今回のように「送料込み」と書かれていても、売上は商品そのものの販売額として認識されます。
そのため売上は55,000円のまま計上されるのが基本です。
送料はなぜ別で処理されるのか
送料は商品の売買とは別のサービス(運送費)として扱われます。
そのため、売上と相殺せず「発送費」などの費用として処理されます。
この分離処理が簿記の基本ルールです。
先方負担なのに自社が支払う理由
「先方負担」とは最終的に負担するのが顧客という意味であり、支払者が必ず顧客とは限りません。
一度は販売側が立て替えて支払い、その後に請求や価格に含めて回収する形が一般的です。

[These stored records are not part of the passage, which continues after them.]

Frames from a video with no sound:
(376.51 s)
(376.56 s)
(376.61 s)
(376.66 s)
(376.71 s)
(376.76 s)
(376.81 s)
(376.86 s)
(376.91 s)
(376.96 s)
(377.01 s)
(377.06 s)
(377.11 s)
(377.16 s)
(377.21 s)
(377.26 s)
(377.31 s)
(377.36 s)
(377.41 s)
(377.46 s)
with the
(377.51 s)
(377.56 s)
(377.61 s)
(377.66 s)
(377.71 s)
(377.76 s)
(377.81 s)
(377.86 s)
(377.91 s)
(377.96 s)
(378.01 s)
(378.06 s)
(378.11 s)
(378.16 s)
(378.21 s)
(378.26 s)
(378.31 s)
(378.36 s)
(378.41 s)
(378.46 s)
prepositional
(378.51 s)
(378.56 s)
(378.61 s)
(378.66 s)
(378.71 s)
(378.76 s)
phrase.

つまり会計上は「一時的に立て替えている」扱いになります。
仕訳の正しい考え方
この問題では売上と送料を分けて処理する必要があります。
売上は55,000円で計上し、送料1,000円は発送費として費用処理します。
その結果、売掛金と費用がそれぞれ独立して記録されます。
よくある誤解と注意点
「送料込み=売上から差し引く」と考えるのは誤りです。
簿記では取引の性質ごとに分けて処理することが原則です。
混同すると仕訳全体を誤る原因になるため注意が必要です。
まとめ
送料込みの取引でも売上はそのまま計上され、送料は費用として別処理されます。
先方負担であっても一時的に自社が支払うケースは実務上一般的です。
簿記では「金額の相殺ではなく取引の分離」が重要なポイントとなります。